Prawica Rzeczypospolitej
Prawica Rzeczypospolitej na Facebook
Prawica Rzeczypospolitej na YouTube
ECPM

Wsparcie

Newsletter Prawicy
Jeżeli chcesz otrzymywać informacje o nowościach na stronie i działalności Prawicy.
» Zamawiam
Struktury lokalne
Do pobrania
Logo Prawicy Rzeczypospolitej.
Logo Prawicy Rzeczypospolitej
Szukaj
Aktualności
03-04-2008
Marek Jurek: nie było poważnej debaty nad Traktatem Lizbońskim

2.4.Rzeszów (PAP) - Nie było poważnej debaty nad Traktatem
Lizbońskim, a wielkie partie wybrały metodę dezawuowania jego
krytyków - powiedział w środę na konferencji prasowej w Rzeszowie
lider Prawicy Rzeczypospolitej Marek Jurek.

Jurek krytycznie ocenił sposób informowania opinii publicznej o
założeniach traktatu. "Nazywanie przez czołowych polityków osób,
które krytykowały ten dokument, anty-europejczykami, to
zaprzeczenie normalnej debaty publicznej, gdzie dyskutuje się na
argumenty. Tym bardziej, że chodziło o to, żeby Polska miała mocną
pozycję we współpracy europejskiej, żeby mogła współdecydować o
celach czy przyszłych budżetach Unii" - dodał.

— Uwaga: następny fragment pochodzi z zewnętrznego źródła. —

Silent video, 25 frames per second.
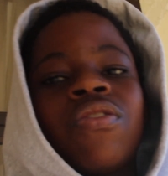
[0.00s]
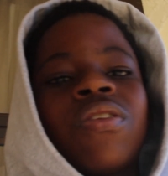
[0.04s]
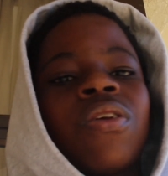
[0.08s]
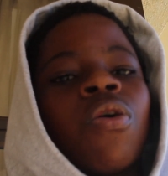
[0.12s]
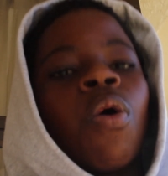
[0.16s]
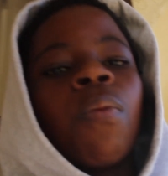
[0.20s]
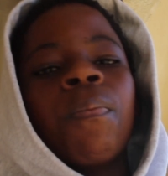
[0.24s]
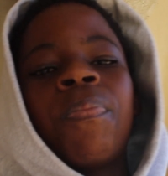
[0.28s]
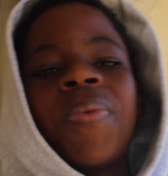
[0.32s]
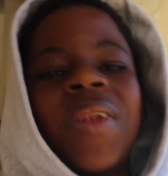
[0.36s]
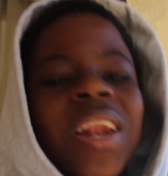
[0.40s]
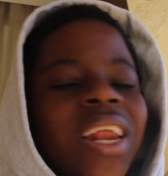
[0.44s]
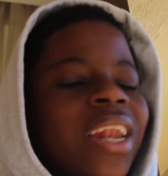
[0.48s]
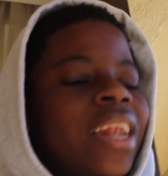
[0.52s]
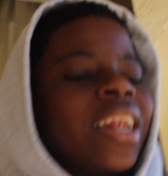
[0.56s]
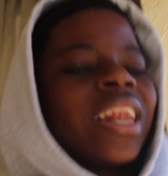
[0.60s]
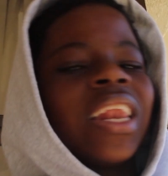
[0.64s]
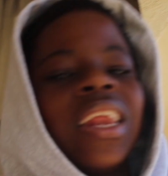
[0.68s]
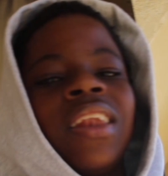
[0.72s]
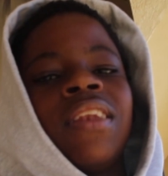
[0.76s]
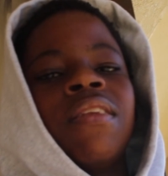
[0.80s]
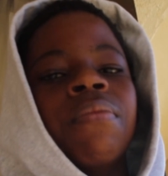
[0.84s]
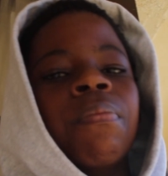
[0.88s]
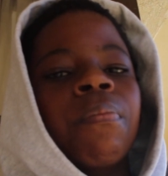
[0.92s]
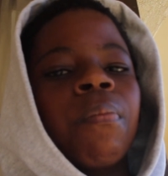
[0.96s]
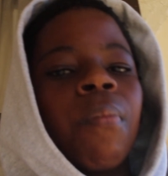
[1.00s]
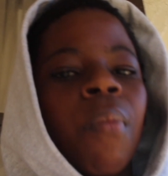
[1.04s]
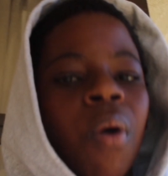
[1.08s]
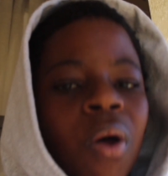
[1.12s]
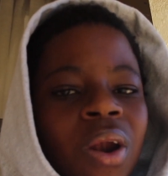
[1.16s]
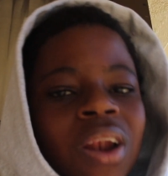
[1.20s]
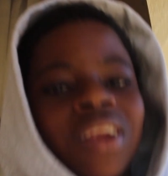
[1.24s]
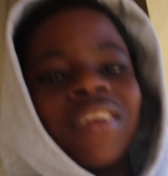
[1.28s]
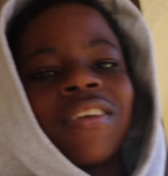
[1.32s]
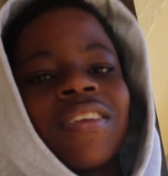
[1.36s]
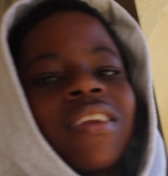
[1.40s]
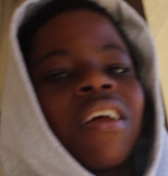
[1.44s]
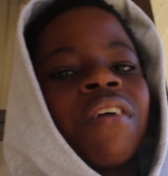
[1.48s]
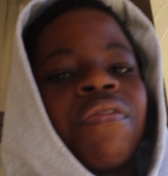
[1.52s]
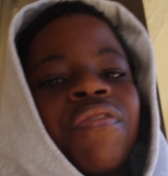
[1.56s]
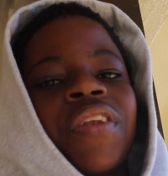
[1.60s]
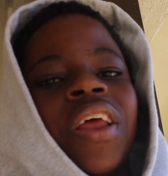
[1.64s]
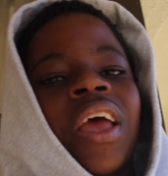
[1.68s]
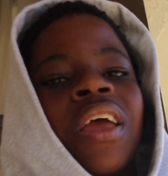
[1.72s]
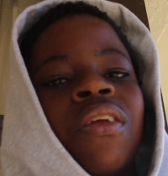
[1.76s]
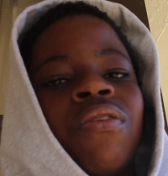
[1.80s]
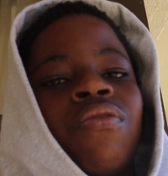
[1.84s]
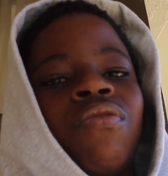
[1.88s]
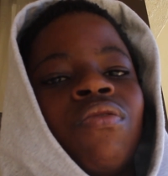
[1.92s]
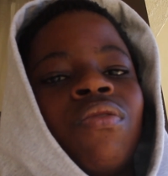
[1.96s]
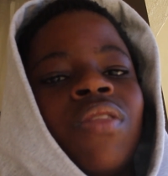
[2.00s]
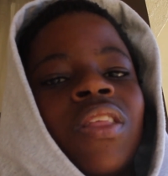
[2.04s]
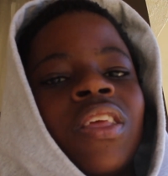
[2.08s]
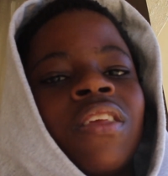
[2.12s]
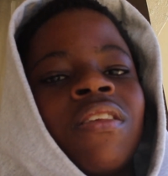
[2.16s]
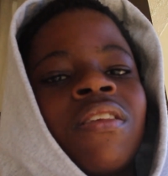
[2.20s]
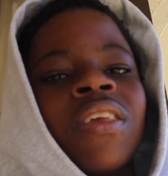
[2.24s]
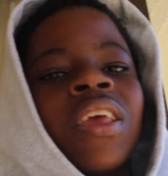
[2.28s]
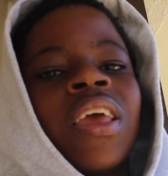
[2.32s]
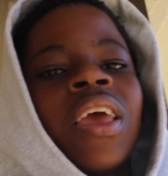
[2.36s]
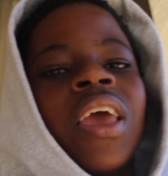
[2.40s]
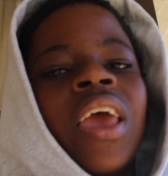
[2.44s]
completely demolished after I do this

Pytany, czy liczy, że część posłów PiS, którzy głosowali przeciw
traktatowi, dołączy do jego partii odpowiedział, że nie wie "co
gra w sercach tym posłom".

Za ustawą upoważniającą prezydenta do ratyfikacji traktatu
głosowało 384 posłów, przeciw było 56 (wszyscy z PiS), od głosu
wstrzymało się 12.

"Z tej różnicy w głosowaniu niewiele wynika, dlatego, że nie
słyszałem, żeby posłowie PiS podejmowali jakieś działania
zmierzające do zmiany polityki partii w tej sprawie. To była zgoda
władz PiS-u na wyrażanie własnej opinii na temat Traktatu" -
powiedział Jurek.

Dodał, że ta decyzja miała pokazać, że PiS jest otwarte na
środowiska, które krytycznie oceniają ten dokument. To był sygnał
do pewnej grupy wyborców, a nie poważna różnica polityczna.

Zdaniem byłego marszałka Sejmu, nie widać żadnej grupy posłów,
która chciałaby prowadzić inną politykę (niż władze PiS) na forum
parlamentarnym.

W opinii Jurka, Traktat Lizboński osłabia naszą pozycję w UE, bo
nie zapisaliśmy tam wielu rzeczy, o które walczyliśmy, np.
wartości chrześcijańskich.

"Wielką stratą jest to, że Polska nie weszła w spór o charakter
UE, np. powinniśmy zapisać prawa rodziny. Nie określiliśmy także,
jaki jest nasz stosunek do rozszerzenia UE na Wschód.
Zrezygnowaliśmy z aktywnej roli we wspólnocie europejskiej, z
realizacji wspólnej polityki i wspólnych wartości. Przyjęcie
Traktatu oznacza pasywizm, czyli, że Europa staje się tylko
terenem robienia interesów" - powiedział Jurek.

Prawica Rzeczypospolitej powstała w kwietniu 2007 r. jako
prawicowa partia polityczna o profilu chrześcijańsko-
konserwatywnym. (PAP)

Źródło: PAP, 2 kwietnia 2008 r.



Copyright © Prawica Rzeczypospolitej

[ wykonanie ]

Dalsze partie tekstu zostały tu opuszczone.